Cognitive limitation: when the devil is in the lack of details

Everything has been done by the book. You arrived at your feedback point with an open mind, your manager was very professional. You leave with a smile on your face, and you are ready to tackle your area for improvement: making your written communication more punchy. There's nothing complicated about that goal... and yet, when it comes to getting started, it seems rather difficult. It's a bit like arriving in Nepal to climb Mount Everest, and all they've done is point at you and say, "That's the highest, you can't miss it. "You're fully motivated to go there, and indeed, the goal is visible.
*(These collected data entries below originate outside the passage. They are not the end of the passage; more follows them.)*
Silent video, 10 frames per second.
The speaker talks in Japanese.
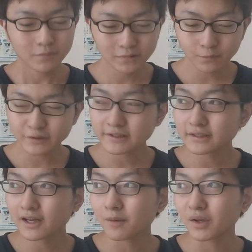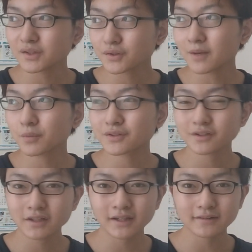でも別になんか街を散歩す
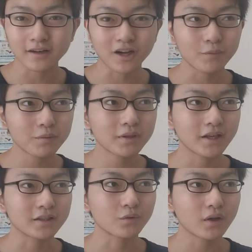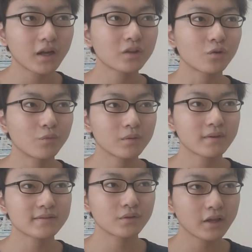るぐらいだったら構わないのかなと思い
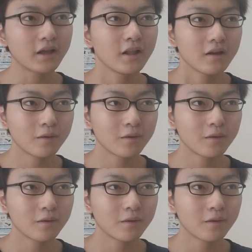ますので、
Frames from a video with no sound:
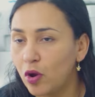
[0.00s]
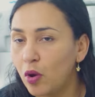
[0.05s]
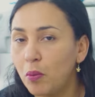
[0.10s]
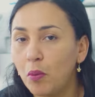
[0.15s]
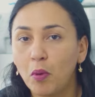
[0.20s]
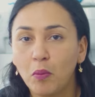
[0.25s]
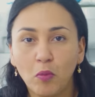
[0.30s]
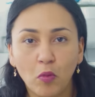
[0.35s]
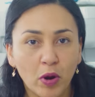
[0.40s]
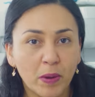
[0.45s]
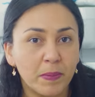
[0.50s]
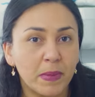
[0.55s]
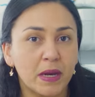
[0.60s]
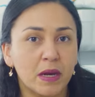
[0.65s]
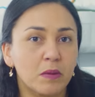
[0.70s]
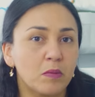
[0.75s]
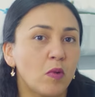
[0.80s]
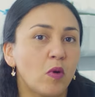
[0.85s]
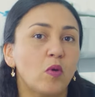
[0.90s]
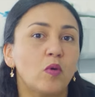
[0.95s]
como muy
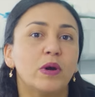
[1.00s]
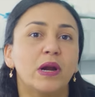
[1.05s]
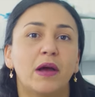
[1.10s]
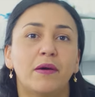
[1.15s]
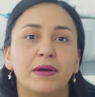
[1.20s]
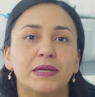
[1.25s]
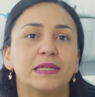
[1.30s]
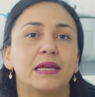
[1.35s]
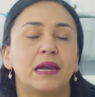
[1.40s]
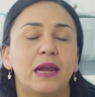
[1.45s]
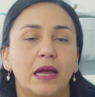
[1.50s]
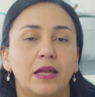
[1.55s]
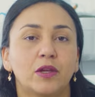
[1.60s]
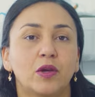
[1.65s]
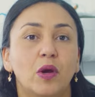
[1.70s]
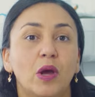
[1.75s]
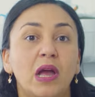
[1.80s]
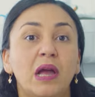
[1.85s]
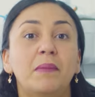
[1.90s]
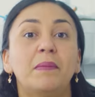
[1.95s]
mínimo una vez al año,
The problem is that you're missing a lot of information and tools... and the result is that Everest will be waiting.

What's going on in your head: Cognitive limitation

Our brain is an amazing machine, but like any machine, its capacities are limited: we are only able to process a certain amount of information at a time. Professor Miller, from Harvard, estimates that this number is 7, more or less 2. Faced with too many possible choices, especially when these choices are complex and seem to require a lot of effort, our brain does not know which decision to make, and blocks our passage to action. Faced with Everest, what equipment to take, what food to eat, when to leave, in what direction? Just looking at the mountain, you already feel tired - and yet, you don't even lack oxygen. In short, you are incapable of coming up with a plan, let alone putting it into action.

In the face of your feedback, the situation is exactly the same. It's not that the goal of "making my written communication more impactful" is difficult in itself: it's that it is ambiguous and complex. Ambiguous, because you don't know whether your manager was talking mainly about e-mails, presentations, files or reports. Complex, because as is often the case with soft skills, it is difficult to know when you will have reached a sufficient level: it is like being asked to climb Everest, except that you don't see the summit, and you don't know how high it is. As a result, the effort required to apply this feedback is growing at a rapid rate: the best way to avoid this effort is simply to do nothing.
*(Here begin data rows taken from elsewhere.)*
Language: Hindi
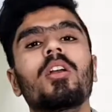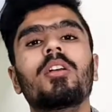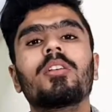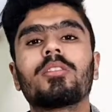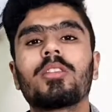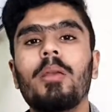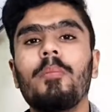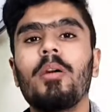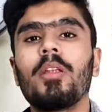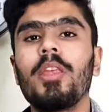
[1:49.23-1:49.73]

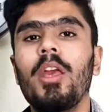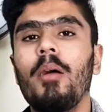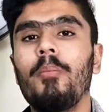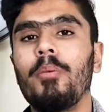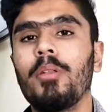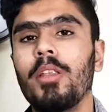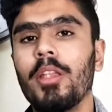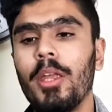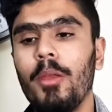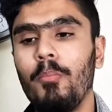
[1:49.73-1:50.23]
इसके बाद यहाँ
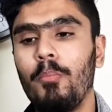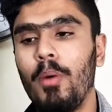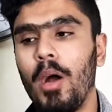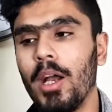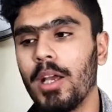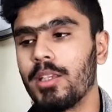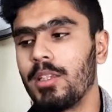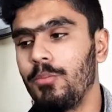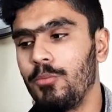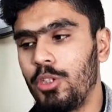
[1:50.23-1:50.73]
पर देखिए
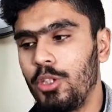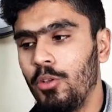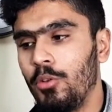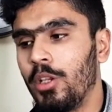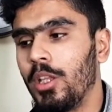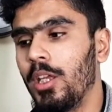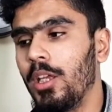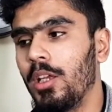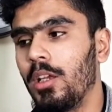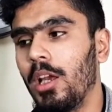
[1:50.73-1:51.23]
बाकी सब चीज़ें
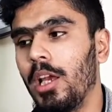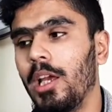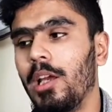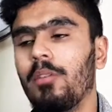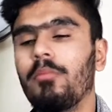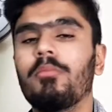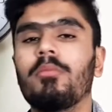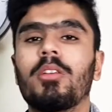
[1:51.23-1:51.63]
ठीक है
Nudges to the rescue: the chunkingmethod

Fortunately, working on your written communication is (a priori) easier than climbing Everest: no need to be in extraordinary physical condition to overcome it! All you need to do is apply the right nudge, that is to say the little nudge that will help you take action. This is chunking.

The chunking method, which Rory Gallagher and Owain Service (the authors of Think Small) tell us about, simply consists of dividing a goal into subtasks, as small and numerous as necessary, until each piece becomes accessible. If you ever feel like climbing Everest, you won't do it from a boulder: the climb is broken down into stages. And before you even set foot in the snow, you'll have a very precise list of the type of equipment to buy and the training to do.

This simultaneously reduces ambiguity and complexity: you now face precise and accessible actions.

Try to apply this method: Break your goal into subtasks

Why? Soft skills are actually a set of behaviours to be adopted and refined on an ongoing basis. Listing these behaviours, or actions, gives concrete form to the stages of your progress. Not only do you know what to do, but you also prepare concrete examples to present to your manager as proof of your progress.

How? List your types of written communication: e-mail, presentation, file, report. Prioritize only one, for example e-mails: this will be your focus of the month. Finally, list your weekly actions: this week, pay attention to the title of your e-mails; next week, use formatting to structure your e-mails...

Little by little, you will work concretely on parts of your written communication. You will progress, at your own pace but in a continuous way... in short, you will advance, slowly but surely, towards your Everest!